In addition to serving up horse-courses, the show gathered various freely available high-street fast-foods and tested them with perhaps surprising results. A beef in black-bean sauce and lamb curry tested were found to contain very little if any, actual beef or lamb and one burger contained no beef, but only blood and heart. Another beef dish contained only chicken material, again including blood. Most alarmingly of all, a mystery meat in one lamb curry could not be identified by scientists, despite their best efforts, leading to today's headlines such as, "Dog or cat in our curry: Fears over 'mystery meat' in London takeaway which has baffled experts".

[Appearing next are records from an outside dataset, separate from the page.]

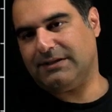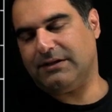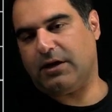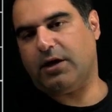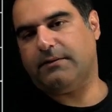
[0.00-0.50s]

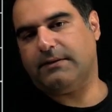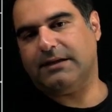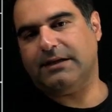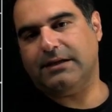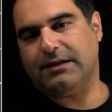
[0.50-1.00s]

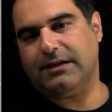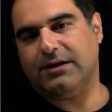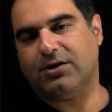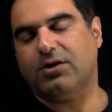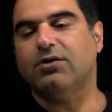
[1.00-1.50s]

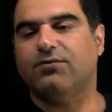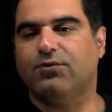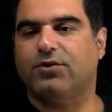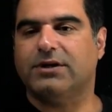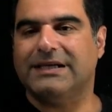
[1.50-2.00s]
In another
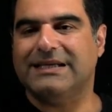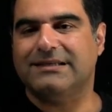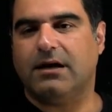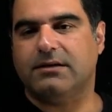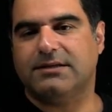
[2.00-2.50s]
word,
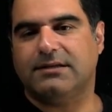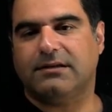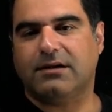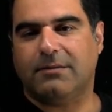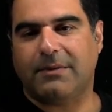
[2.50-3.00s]
is the
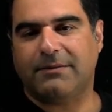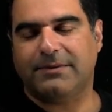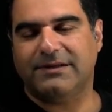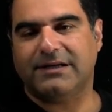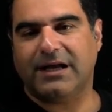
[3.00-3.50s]
unscented Kalman
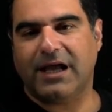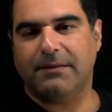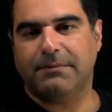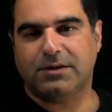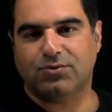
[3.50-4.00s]
filter
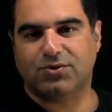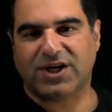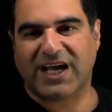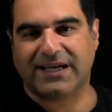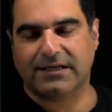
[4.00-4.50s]
able to
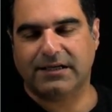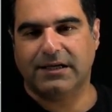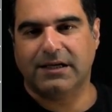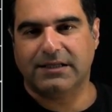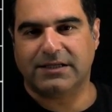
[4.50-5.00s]
track
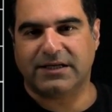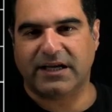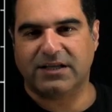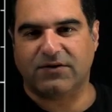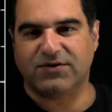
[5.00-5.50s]
the
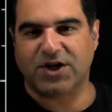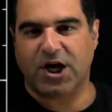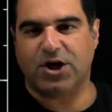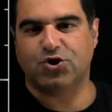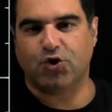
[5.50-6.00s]
rate of
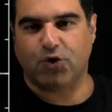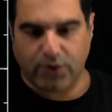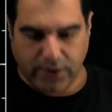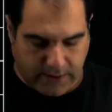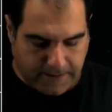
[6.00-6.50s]
change
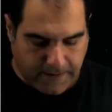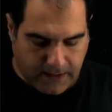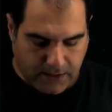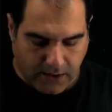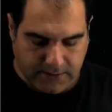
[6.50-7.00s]
or
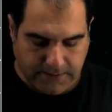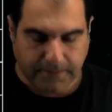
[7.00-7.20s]
not?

The reality is that the witting consumption of horsemeat is as much a cultural issue as anything else, as horse is routinely and knowingly eaten in many countries across Europe and Asia; the key here being the idea of witting consumption. Indeed, the issue at the heart of the ongoing horsemeat scandal is unrelated to the knowing consumption of horse or any other meat-based foodstuffs, but instead revolves around the integrity and transparency of more generally accepted beef, lamb, chicken or pork products. As one of the participants in Horsemeat Banquet noted, "At least I know that it's 100% what you tell me it is. at least I know what I'm eating."
So, if more conventionally consumed meats are not in fact the meats they purport to be, while in some cases claiming to be 100% a particular meat, what in fact are they made of and what are food testing laboratories likely to find next in our food supply chains, Soylent Green?
"Without a commandment that "thou shall not adulterate," food adulteration has been a crime of the ages." wrote Susan Taylor of the Chicago Times Tribune in a March 13 lifestyle special article on how to avoid doctored food.
Food authenticity is undoubtedly a 'hot potato' subject of great concern to food authorities and the general public. Horsemeat found in food ranging from Ikea meatballs through to Burger King burgers are just two of the recent high-profile organisations to be tarnished by the international 'horsegate' scandal.
It is not just meat that has made everyone look harder at what they are (or believe to be) eating. Adulterated olive oil and honey and diluted juices are long-running 'scams'. Even herbs and spices including Saffron (one of the world's most expensive spices) has a 4,000 year history of adulteration. In the US, one study found a third of seafood products were mislabelled.
Incorrect labelling of foodstuffs is not only commercial fraud, but represents a public health hazard due to the presence of sub-standard commodities unfit for human consumption. Such contaminants include powerful veterinary drugs, toxins, or allergens such as soya and peanuts, which can cause severe allergic reactions and, at worst, could result in death of the unwitting allergic consumer. Food manufacturers have a public duty to be vigilant as the prevalence of allergies is rising at an "alarming rate", according to Allergy UK. In addition to the physical harm caused by contaminated foodstuffs, there are also ethical, religious and legal implications and considerations, such as non-Halal/non-Kosher contaminants in products sold as being Halal or Kosher.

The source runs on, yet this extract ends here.